(Collected data entries)
/---

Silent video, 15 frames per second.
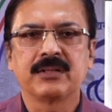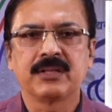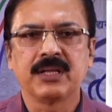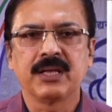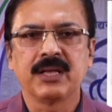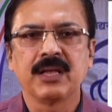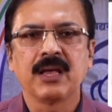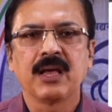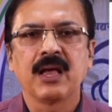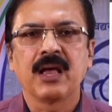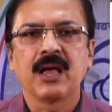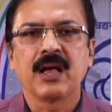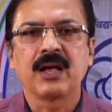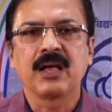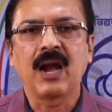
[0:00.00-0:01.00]
the
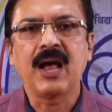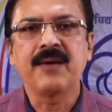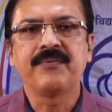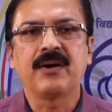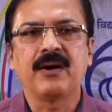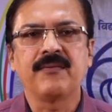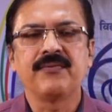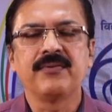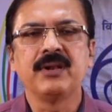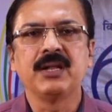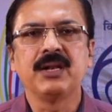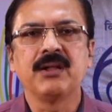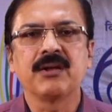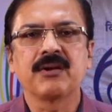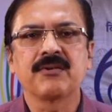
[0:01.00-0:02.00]
graph of
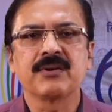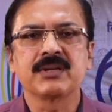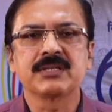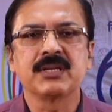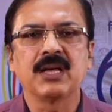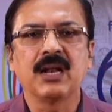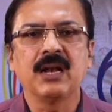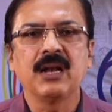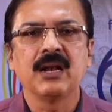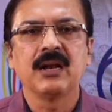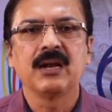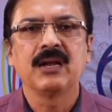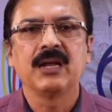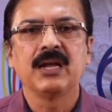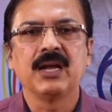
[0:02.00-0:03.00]
linear equation
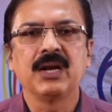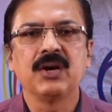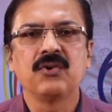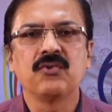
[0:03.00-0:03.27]
in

\---

- REQUIRED WORK -
Print verbatim every line above, apart from the pictures.

- WRITTEN REPLY -
Silent video, 15 frames per second.
[0:00.00-0:01.00]
the
[0:01.00-0:02.00]
graph of
[0:02.00-0:03.00]
linear equation
[0:03.00-0:03.27]
in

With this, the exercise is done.